Belanda mewajibkan anak-anak mudanya untuk membaca sejak kecil, bahkan sewaktu berusia empat
bulan mereka sudah dibuatkan kartu anggota perpustakaan. Jepang memiliki penduduk yang sangat gemar
membaca dan kebiasaan membaca mereka sudah ada sejak kecil, di dalam antrianpun mereka akan berdiri
lalu membaca komik. Finlandia salah satu Negara eropa yang kecil tapi sangat maju adalah Negara yang
penduduknya sangat suka membaca, perpustakaan di Negara Finlandia sangatlah banyak. Melihat
Negara-negara maju yang punya budaya membaca yang luar biasa, kita pun bisa menciptakan budaya
membaca kita kepada anak-anak sejak kecil. Pemerintah pun punya peran yang sangat besar dan penting
dalam melaksanakan tugas ini. Seperti pembangunan perpustakaan umum di pedesaan maupun perkotaan.

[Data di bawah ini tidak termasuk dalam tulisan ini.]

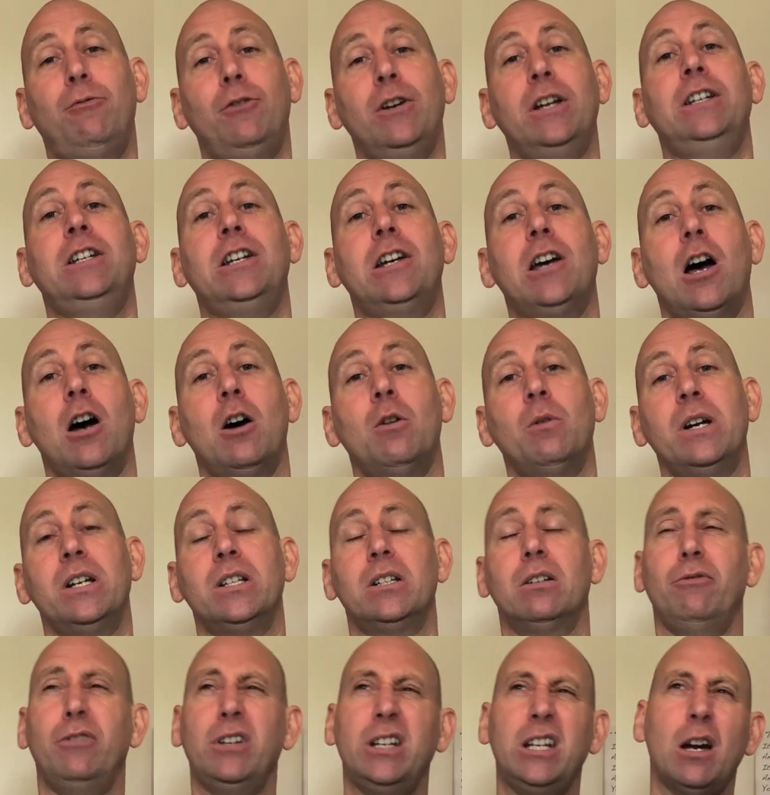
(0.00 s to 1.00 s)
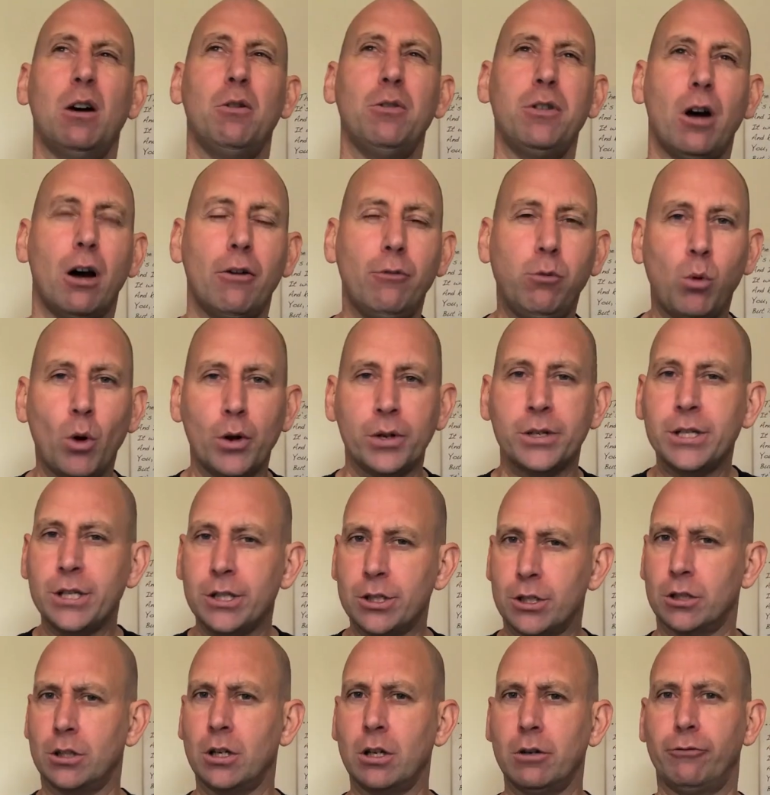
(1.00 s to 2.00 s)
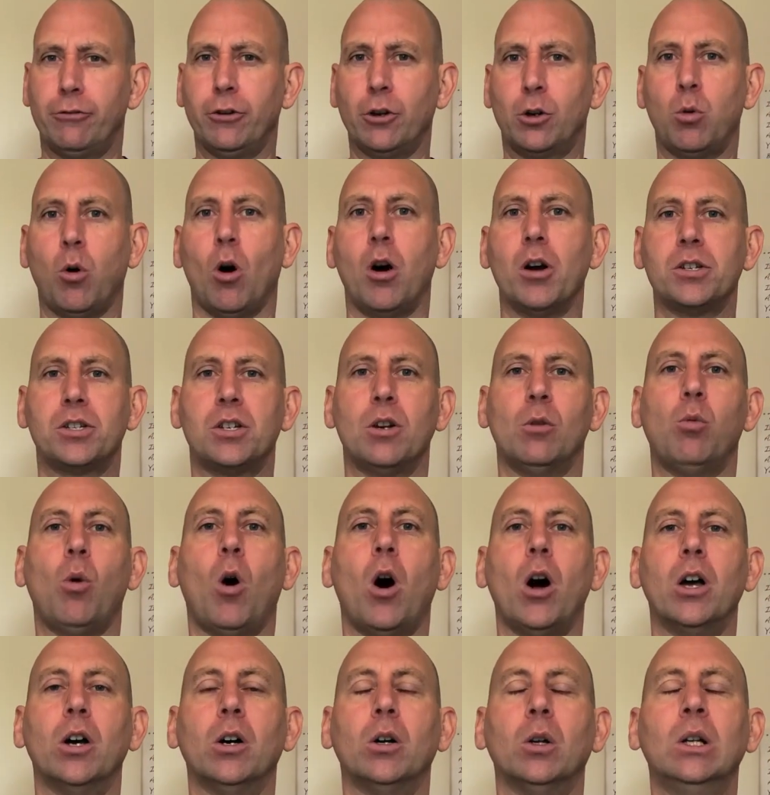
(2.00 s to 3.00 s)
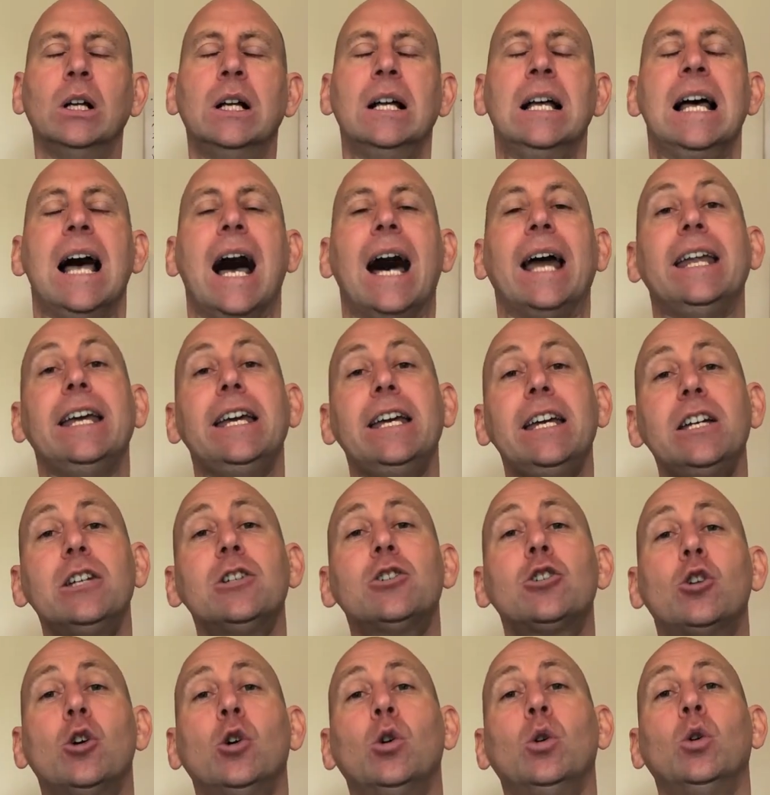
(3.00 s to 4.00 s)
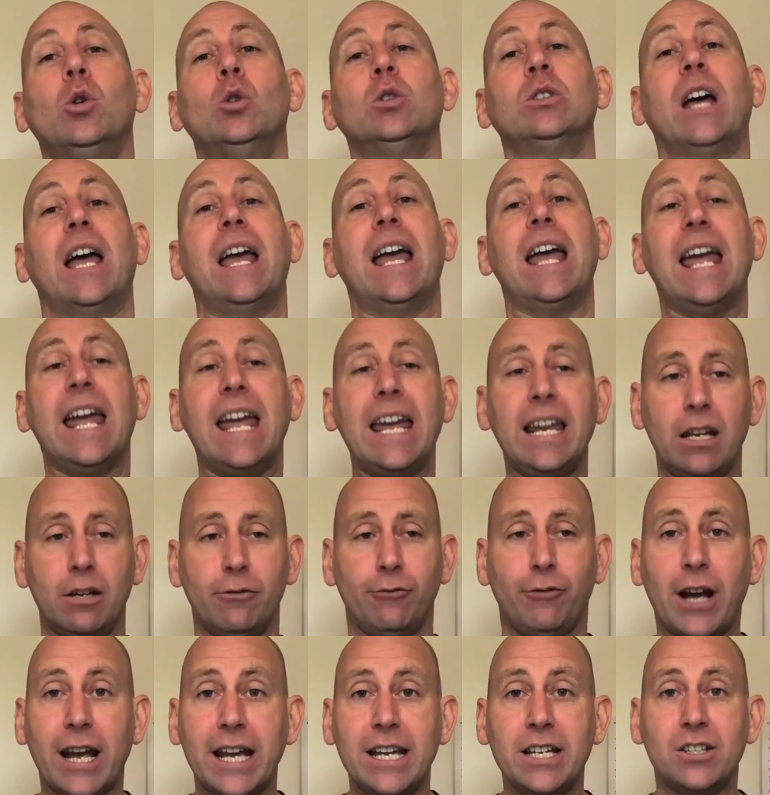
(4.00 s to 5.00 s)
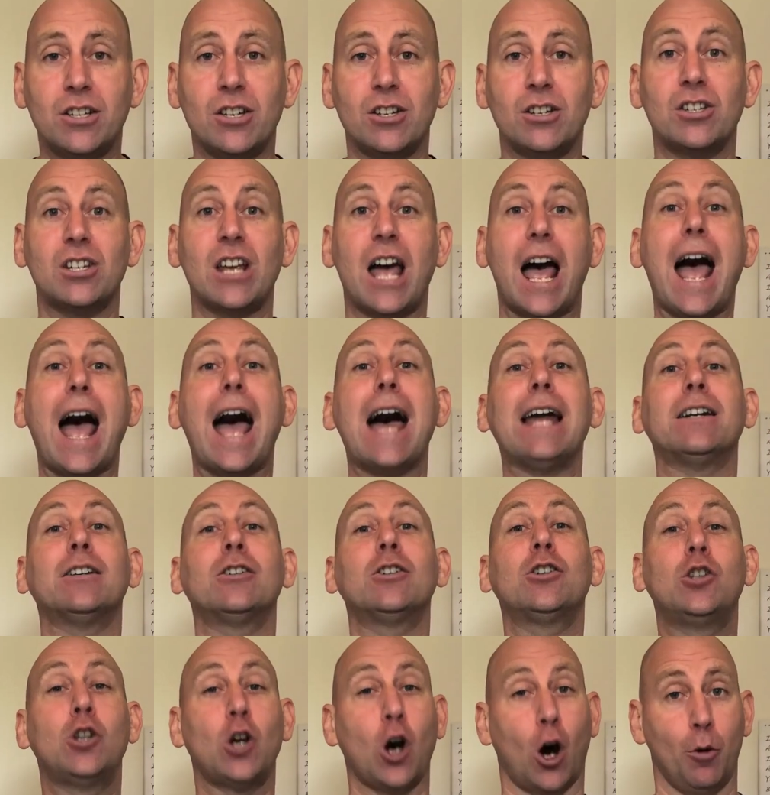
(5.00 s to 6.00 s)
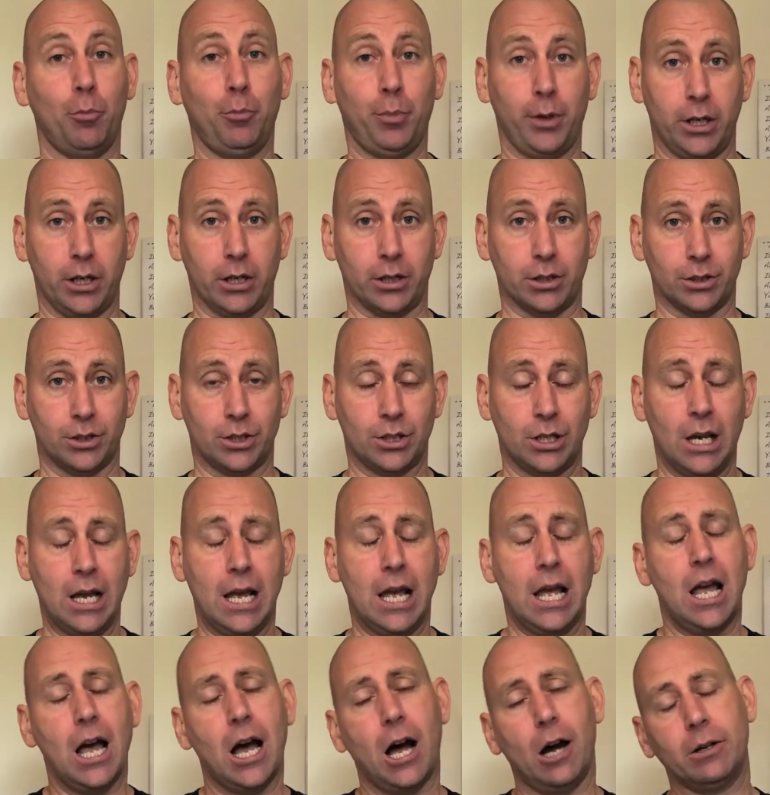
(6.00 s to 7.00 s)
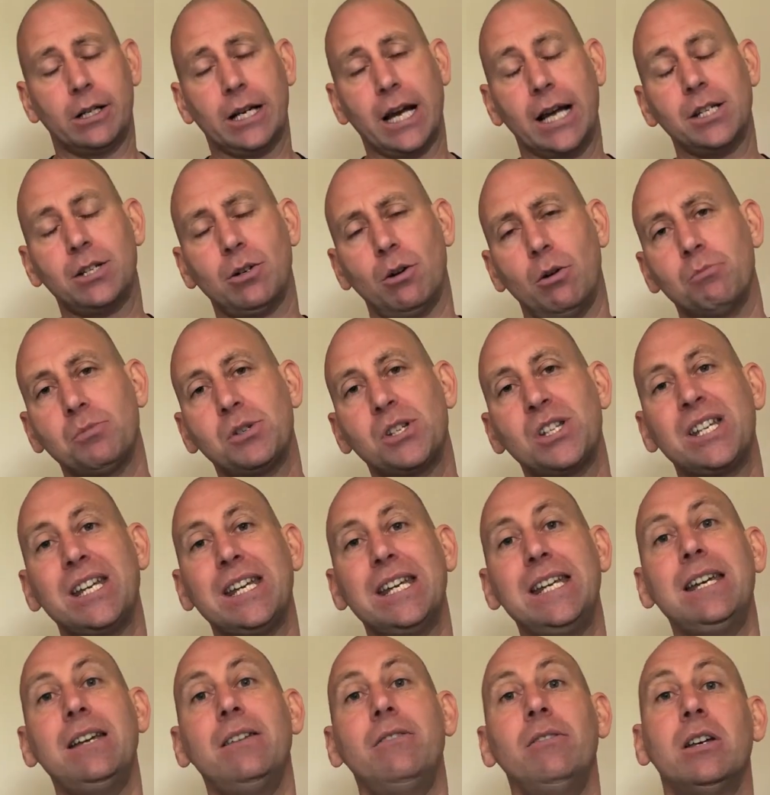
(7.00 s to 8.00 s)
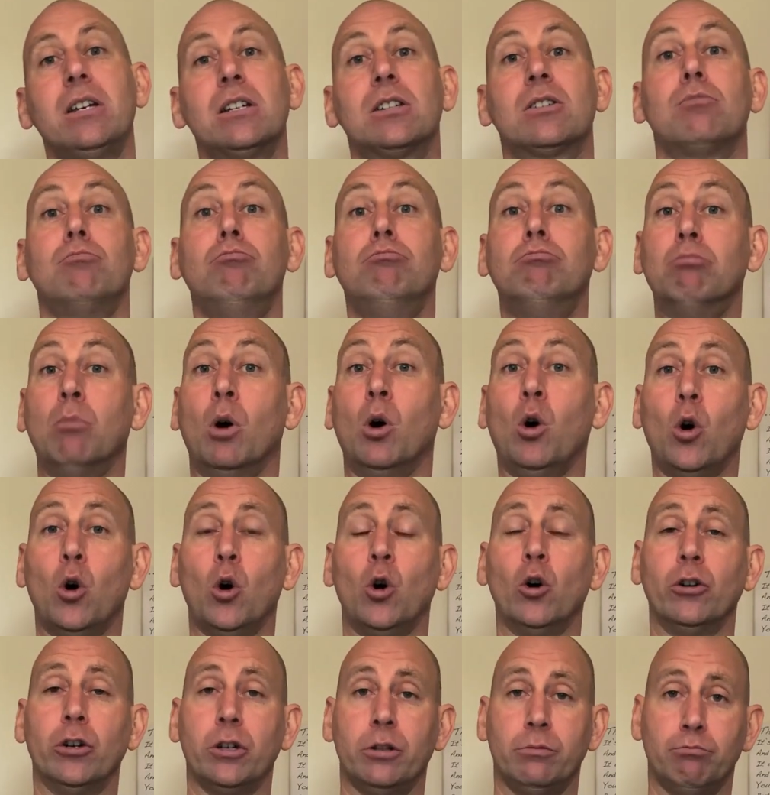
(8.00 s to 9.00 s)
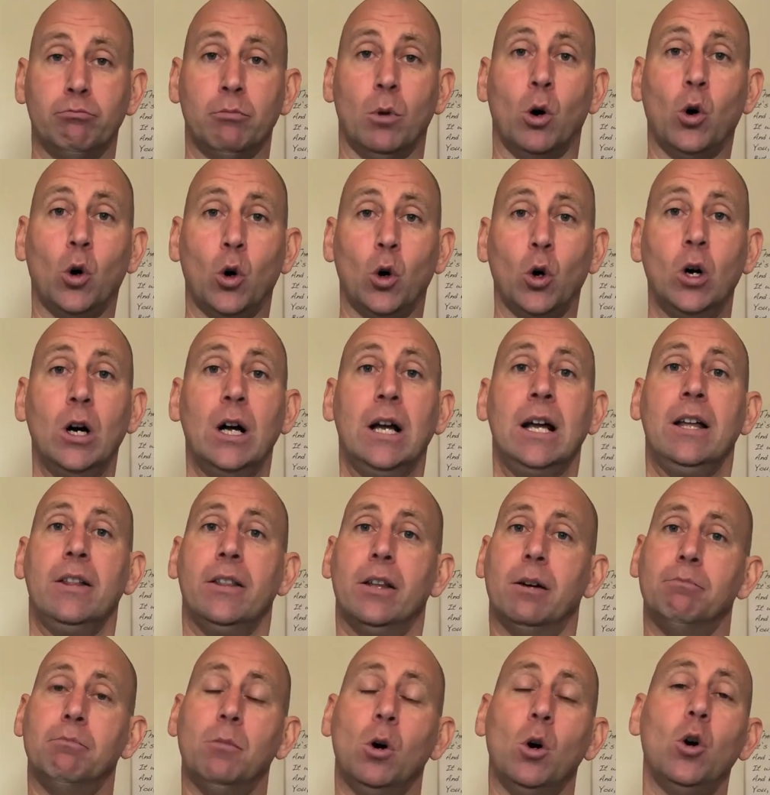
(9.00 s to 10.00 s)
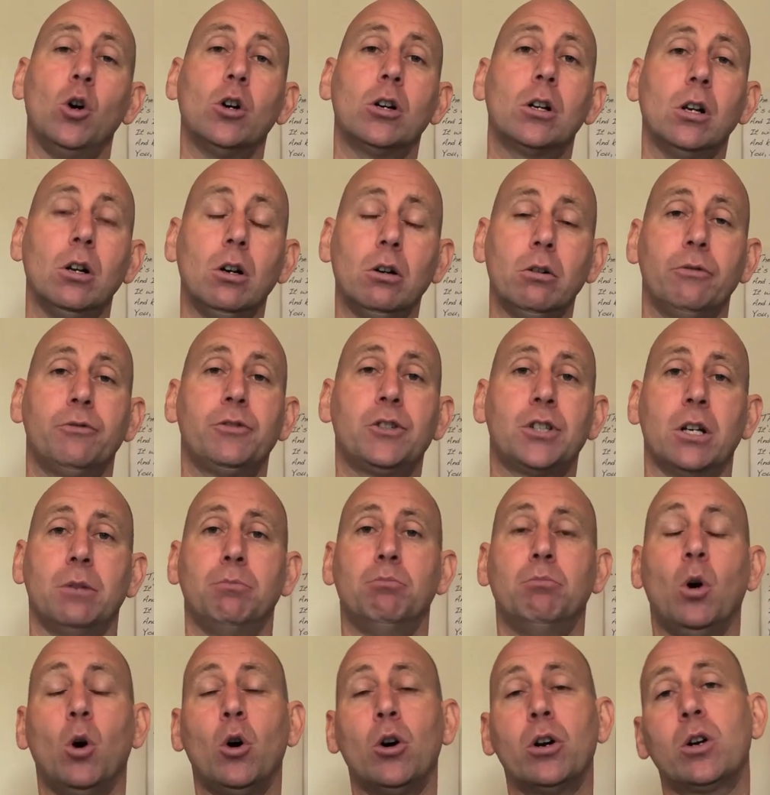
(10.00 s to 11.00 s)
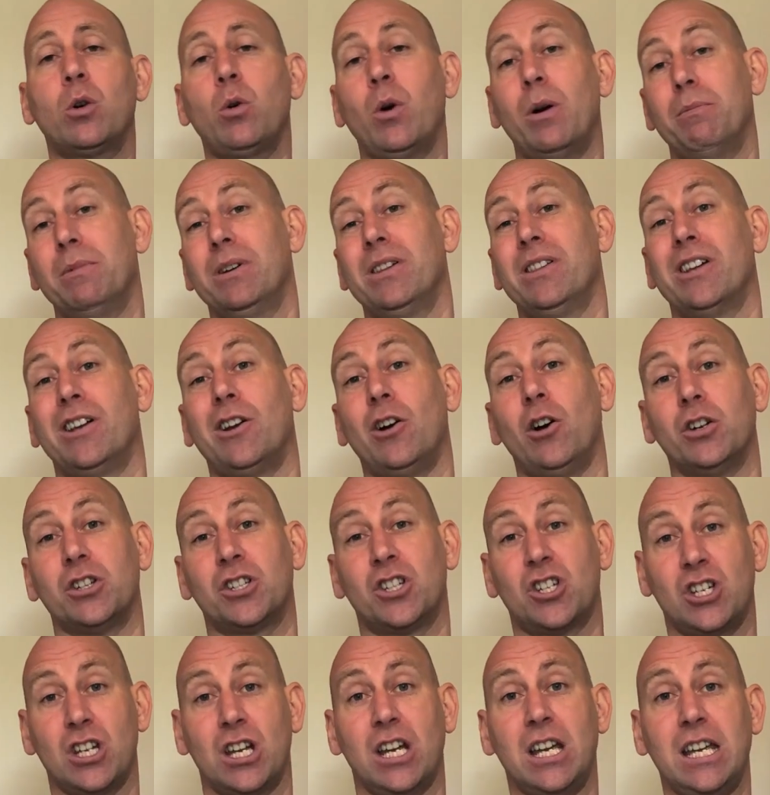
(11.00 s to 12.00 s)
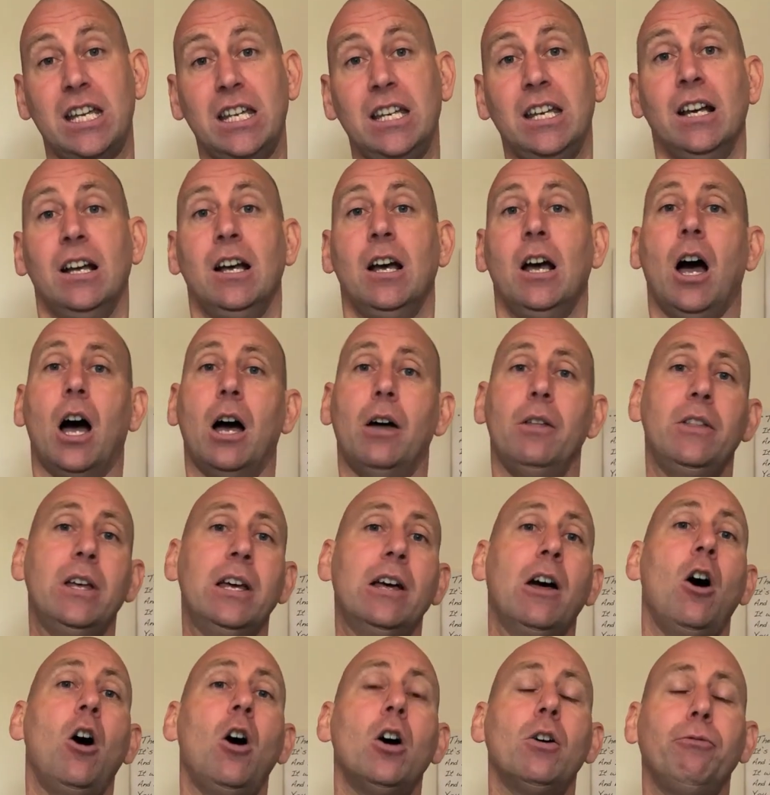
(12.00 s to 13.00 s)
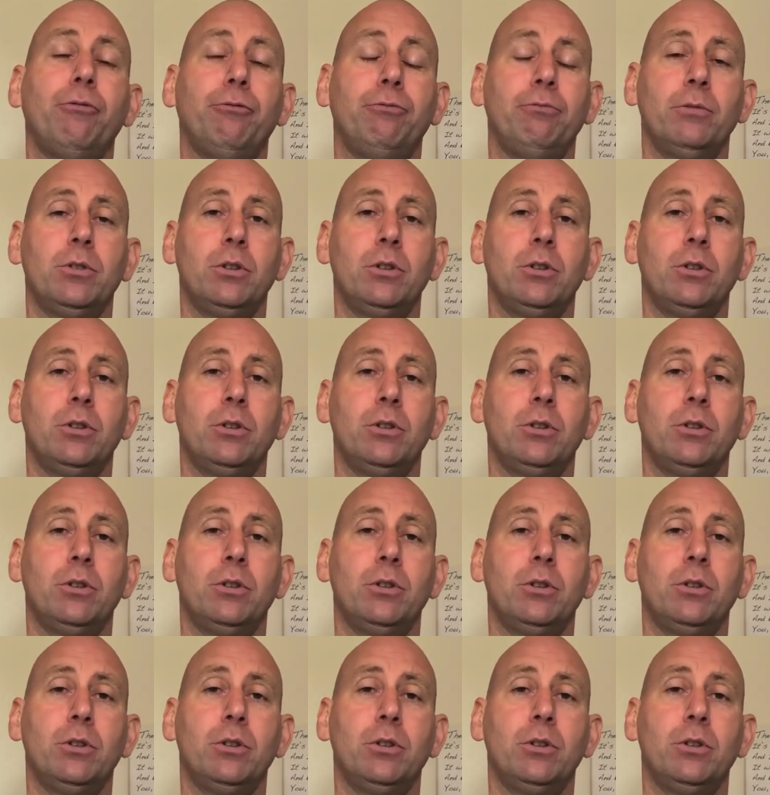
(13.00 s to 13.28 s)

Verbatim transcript: video is a video that I've wanted to do for quite a while and it is called Innovators and Copiers. Okay, so I'm seeing this more and more. The more gloves and more equipment that I see, they are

Menetapkan wajib membaca untuk seluruh anak-anak Indonesia dari SD-SMA. Pemerintah juga harus
tegas dalam upaya meningkatkan literasi jangan setengah-setengah. Jangan cuma berkoar-koar di media
setelah itu redup. Sekalipun dibangun banyak perpustakaan itu tidak akan terlalu berpengaruh apabila
tidak ada dorongan, kampanye membaca, sosialisasi dan aturan-aturan yang mewajibkan para warga
khususnya anak-anak untuk membaca. Meningkatkan budaya literasi sangat diperlukan untuk mengejar
mimpi kita 2045. Saya yakin apabila Indonesia telah memiliki budaya membaca yang besar, maka Negara
akan ini akan menjadi raksasa di Asia Tenggara bahkan dunia.